** DIRECTIONS FOR THIS TASK **
Reproduce the data below in full and to the letter, images excepted.

Dataset entries:
┄┄┄┄┄┄┄┄┄┄┄┄┄┄┄┄┄┄┄┄
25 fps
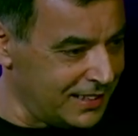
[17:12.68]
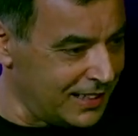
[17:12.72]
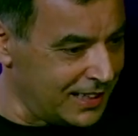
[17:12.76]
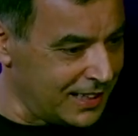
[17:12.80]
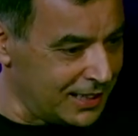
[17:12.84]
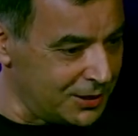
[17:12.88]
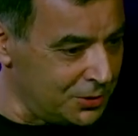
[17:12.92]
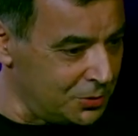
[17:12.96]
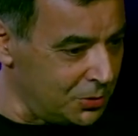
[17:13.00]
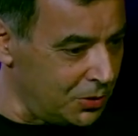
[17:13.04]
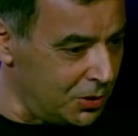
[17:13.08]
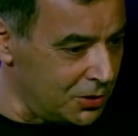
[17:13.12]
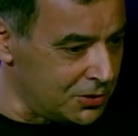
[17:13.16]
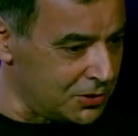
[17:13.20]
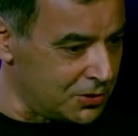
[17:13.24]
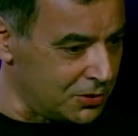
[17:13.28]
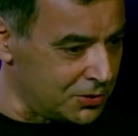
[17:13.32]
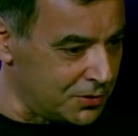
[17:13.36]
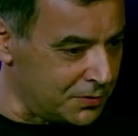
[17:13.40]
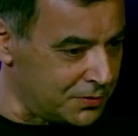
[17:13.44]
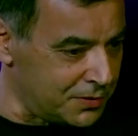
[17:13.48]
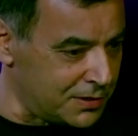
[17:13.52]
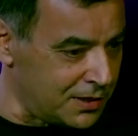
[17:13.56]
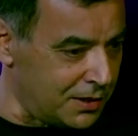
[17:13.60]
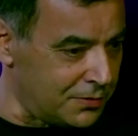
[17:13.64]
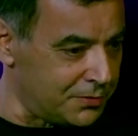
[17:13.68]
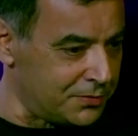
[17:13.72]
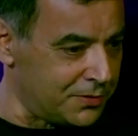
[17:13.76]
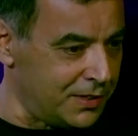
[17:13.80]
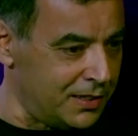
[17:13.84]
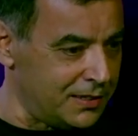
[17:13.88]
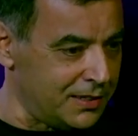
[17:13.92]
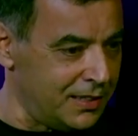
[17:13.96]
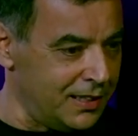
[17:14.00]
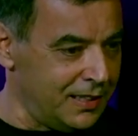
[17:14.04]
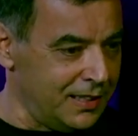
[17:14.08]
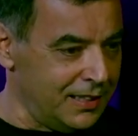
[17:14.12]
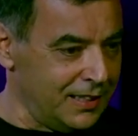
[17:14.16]
they can do all sorts of stuff,
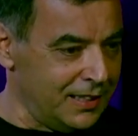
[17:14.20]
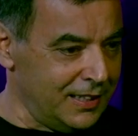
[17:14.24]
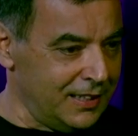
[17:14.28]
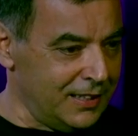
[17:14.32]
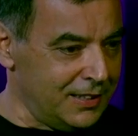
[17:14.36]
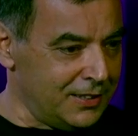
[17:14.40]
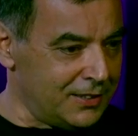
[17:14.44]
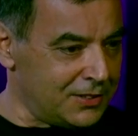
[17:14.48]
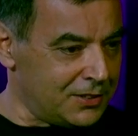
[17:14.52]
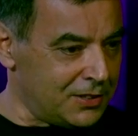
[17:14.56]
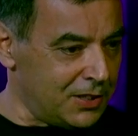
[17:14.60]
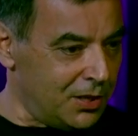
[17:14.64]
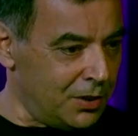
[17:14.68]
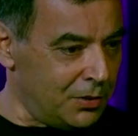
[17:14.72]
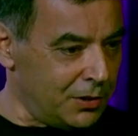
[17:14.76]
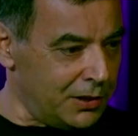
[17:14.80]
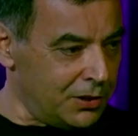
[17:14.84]
right? So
┄┄┄┄┄┄┄┄┄┄┄┄┄┄┄┄┄┄┄┄
** FINISHED EXERCISE **
25 fps
[17:12.68]
[17:12.72]
[17:12.76]
[17:12.80]
[17:12.84]
[17:12.88]
[17:12.92]
[17:12.96]
[17:13.00]
[17:13.04]
[17:13.08]
[17:13.12]
[17:13.16]
[17:13.20]
[17:13.24]
[17:13.28]
[17:13.32]
[17:13.36]
[17:13.40]
[17:13.44]
[17:13.48]
[17:13.52]
[17:13.56]
[17:13.60]
[17:13.64]
[17:13.68]
[17:13.72]
[17:13.76]
[17:13.80]
[17:13.84]
[17:13.88]
[17:13.92]
[17:13.96]
[17:14.00]
[17:14.04]
[17:14.08]
[17:14.12]
[17:14.16]
they can do all sorts of stuff,
[17:14.20]
[17:14.24]
[17:14.28]
[17:14.32]
[17:14.36]
[17:14.40]
[17:14.44]
[17:14.48]
[17:14.52]
[17:14.56]
[17:14.60]
[17:14.64]
[17:14.68]
[17:14.72]
[17:14.76]
[17:14.80]
[17:14.84]
right? So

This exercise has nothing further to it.